**Problem description:** Each line below must be transcribed exactly, and no picture may appear in the transcription.

(Collected data entries)
* * * *
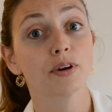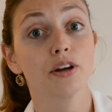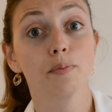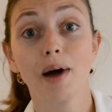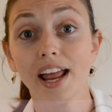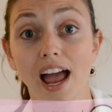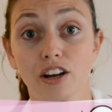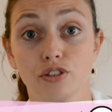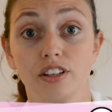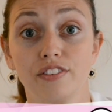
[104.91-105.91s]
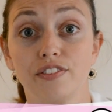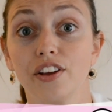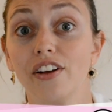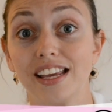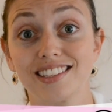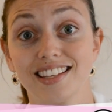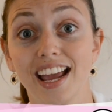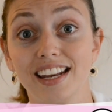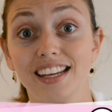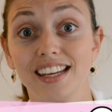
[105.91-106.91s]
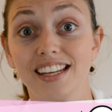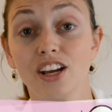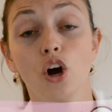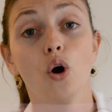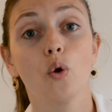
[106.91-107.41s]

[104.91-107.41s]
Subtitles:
you might actually feel excited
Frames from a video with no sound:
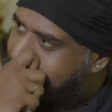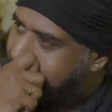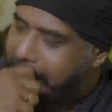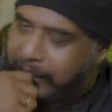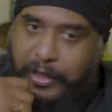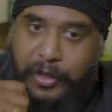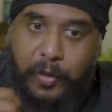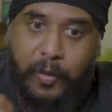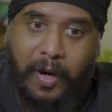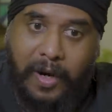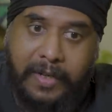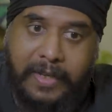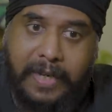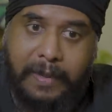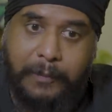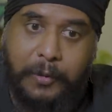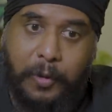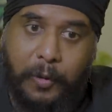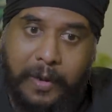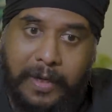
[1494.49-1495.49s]
Like, you know,
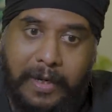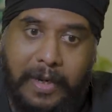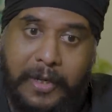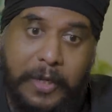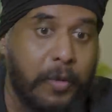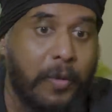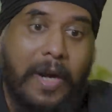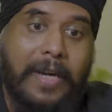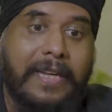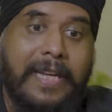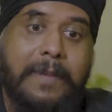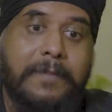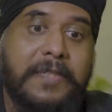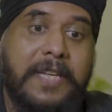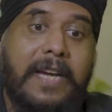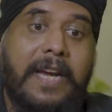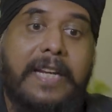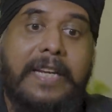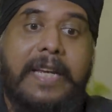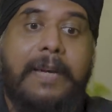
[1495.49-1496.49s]
you can't keep
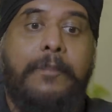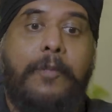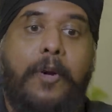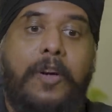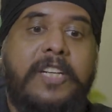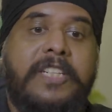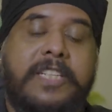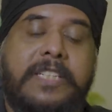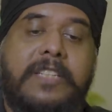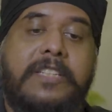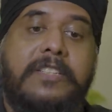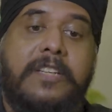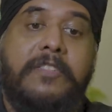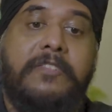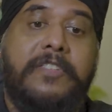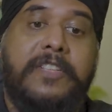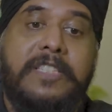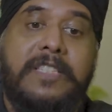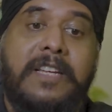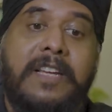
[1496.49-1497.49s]
saying, I'll keep polishing the
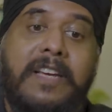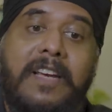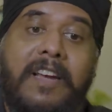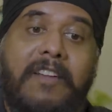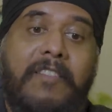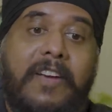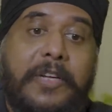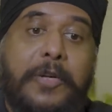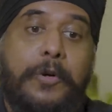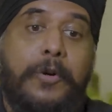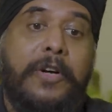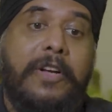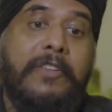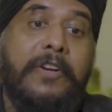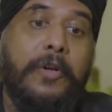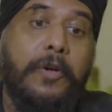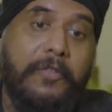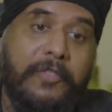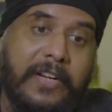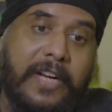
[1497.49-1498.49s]
surface when you don't
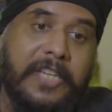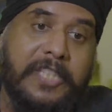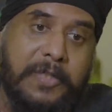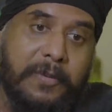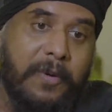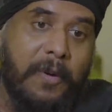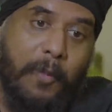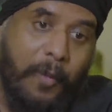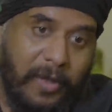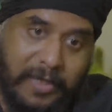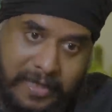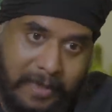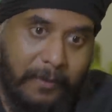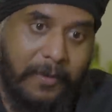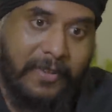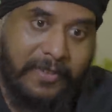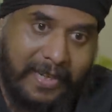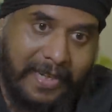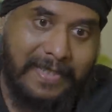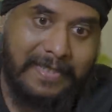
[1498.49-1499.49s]
even know if the customer wants it. I'm
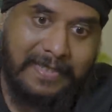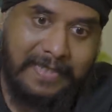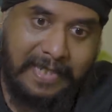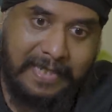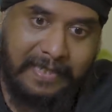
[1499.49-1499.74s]
not trying to say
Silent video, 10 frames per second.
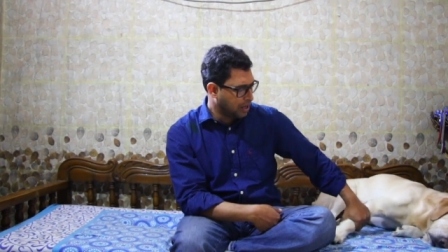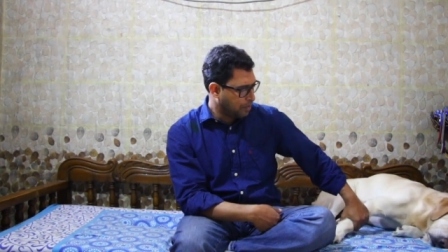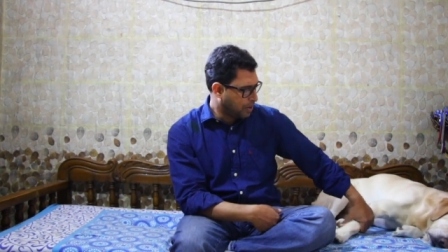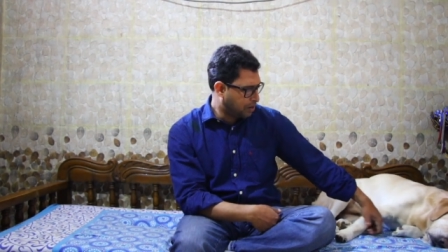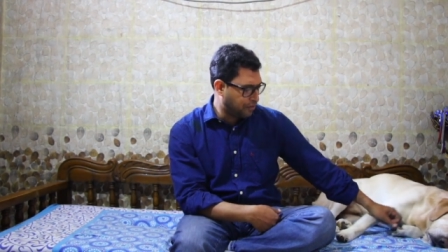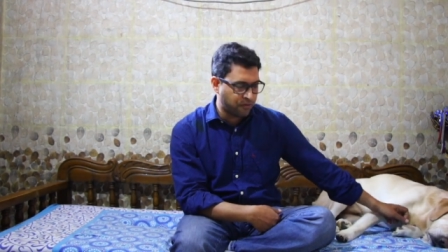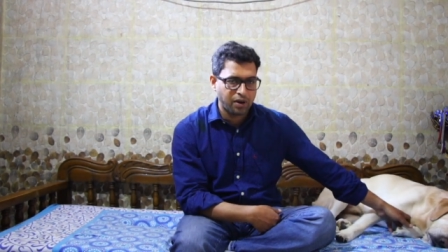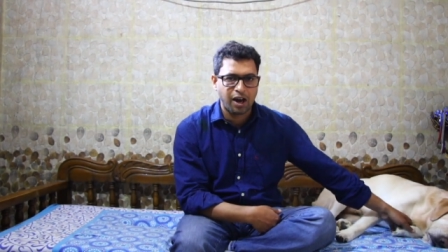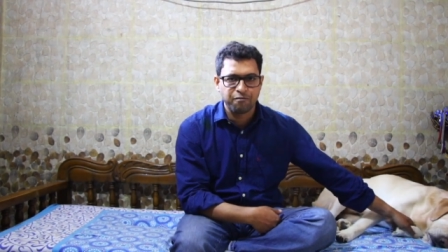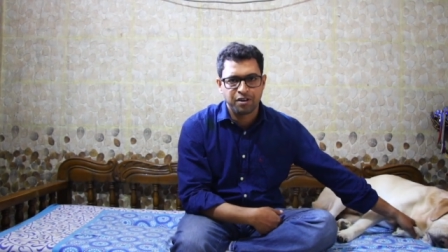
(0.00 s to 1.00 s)
But
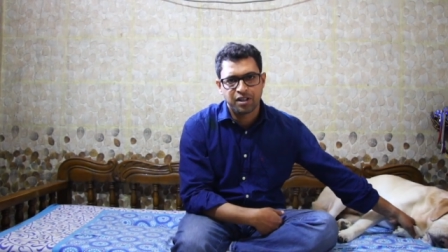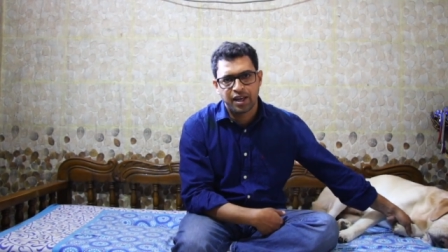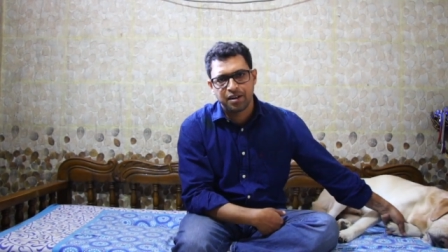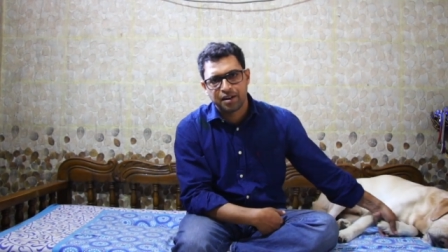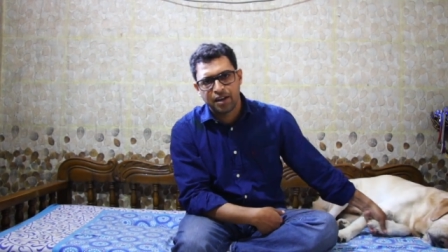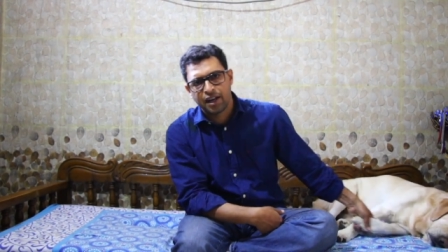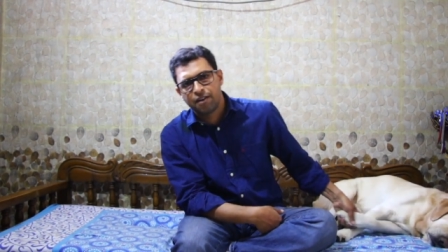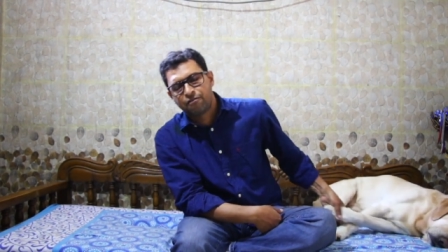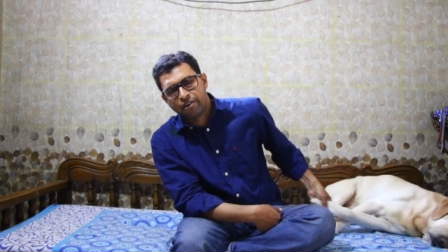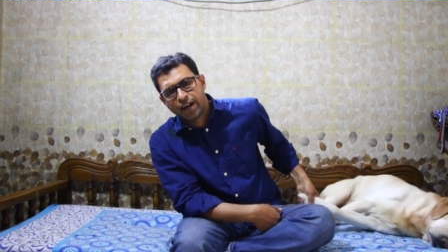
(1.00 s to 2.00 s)
after that, I
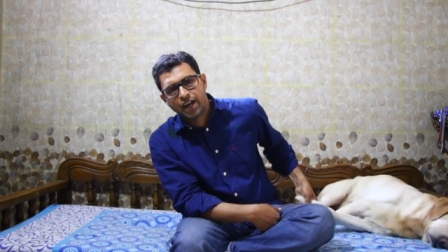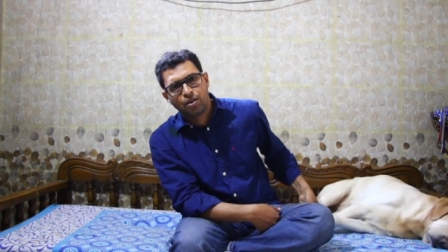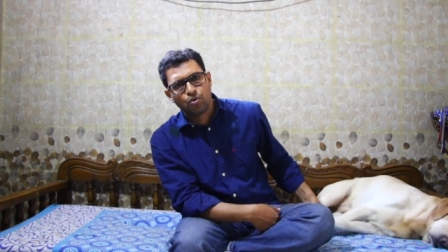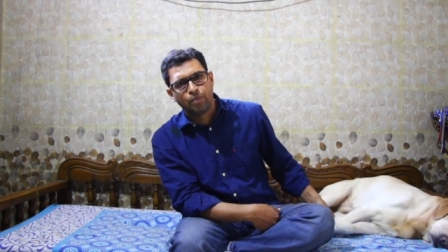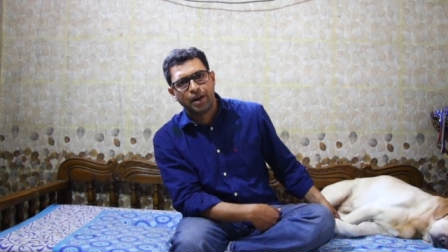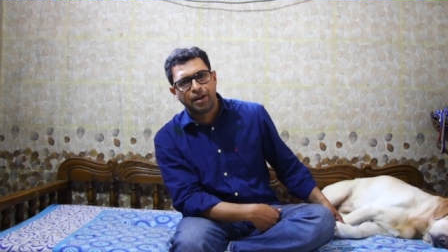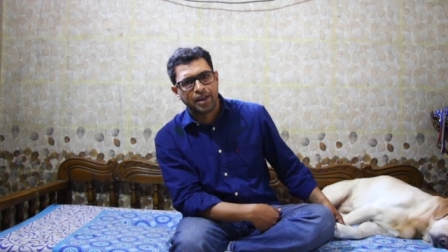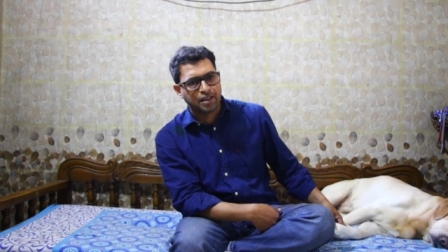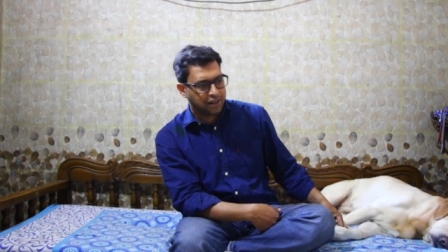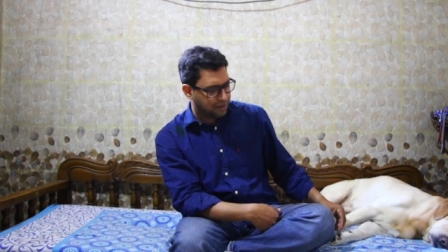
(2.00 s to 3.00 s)
have tried to
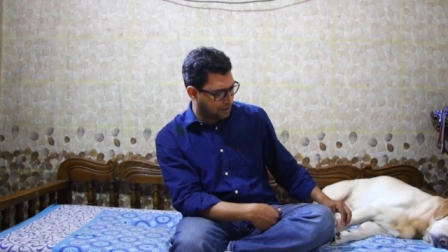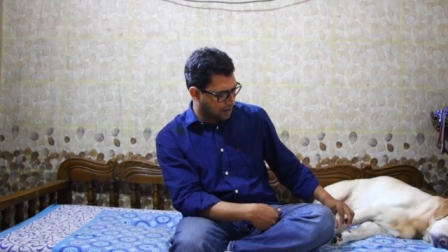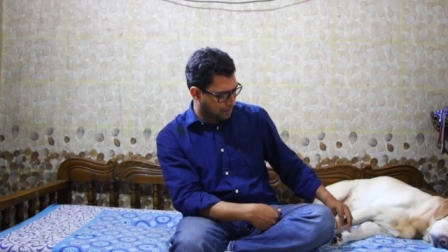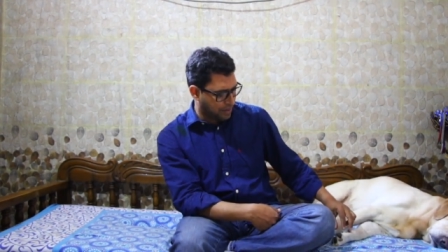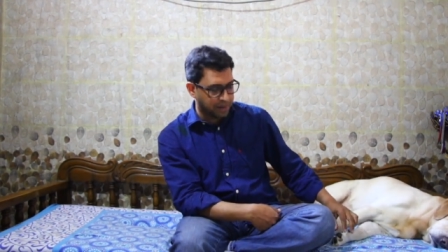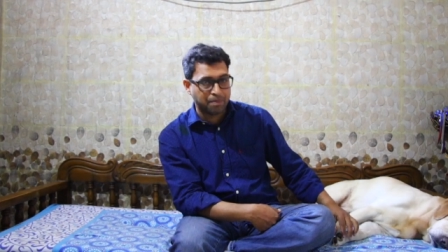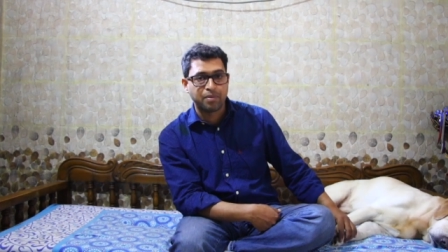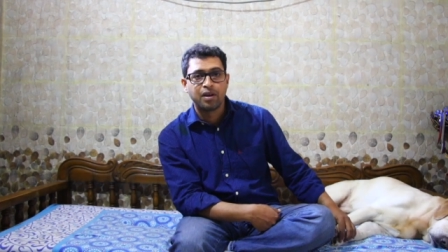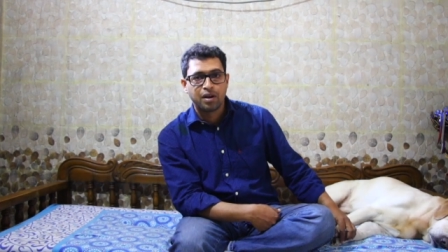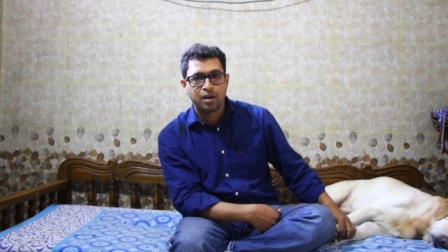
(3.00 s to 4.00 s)
maintain this, that my
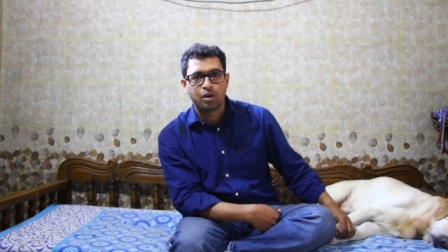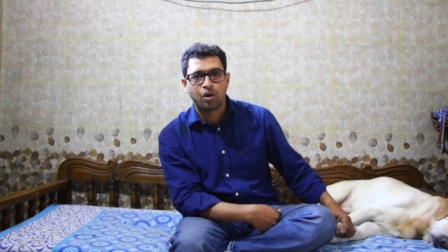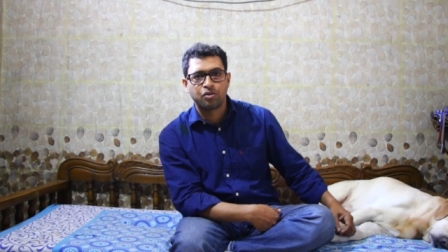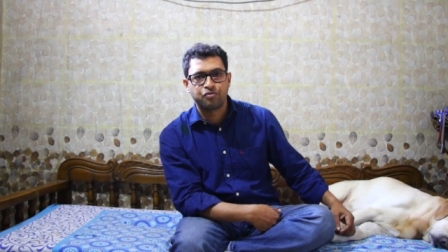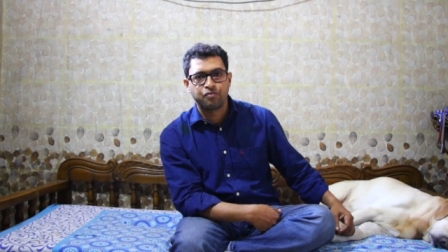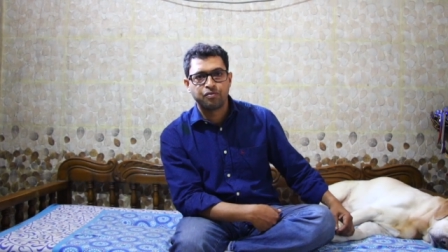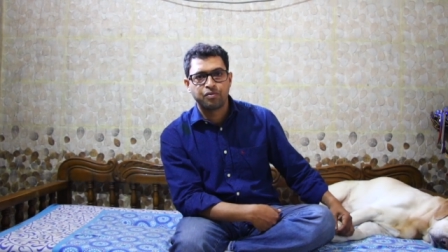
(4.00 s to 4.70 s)
dogs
* * * *
**Expected output:**
[104.91-105.91s]
[105.91-106.91s]
[106.91-107.41s]

[104.91-107.41s]
Subtitles:
you might actually feel excited
Frames from a video with no sound:
[1494.49-1495.49s]
Like, you know,
[1495.49-1496.49s]
you can't keep
[1496.49-1497.49s]
saying, I'll keep polishing the
[1497.49-1498.49s]
surface when you don't
[1498.49-1499.49s]
even know if the customer wants it. I'm
[1499.49-1499.74s]
not trying to say
Silent video, 10 frames per second.
(0.00 s to 1.00 s)
But
(1.00 s to 2.00 s)
after that, I
(2.00 s to 3.00 s)
have tried to
(3.00 s to 4.00 s)
maintain this, that my
(4.00 s to 4.70 s)
dogs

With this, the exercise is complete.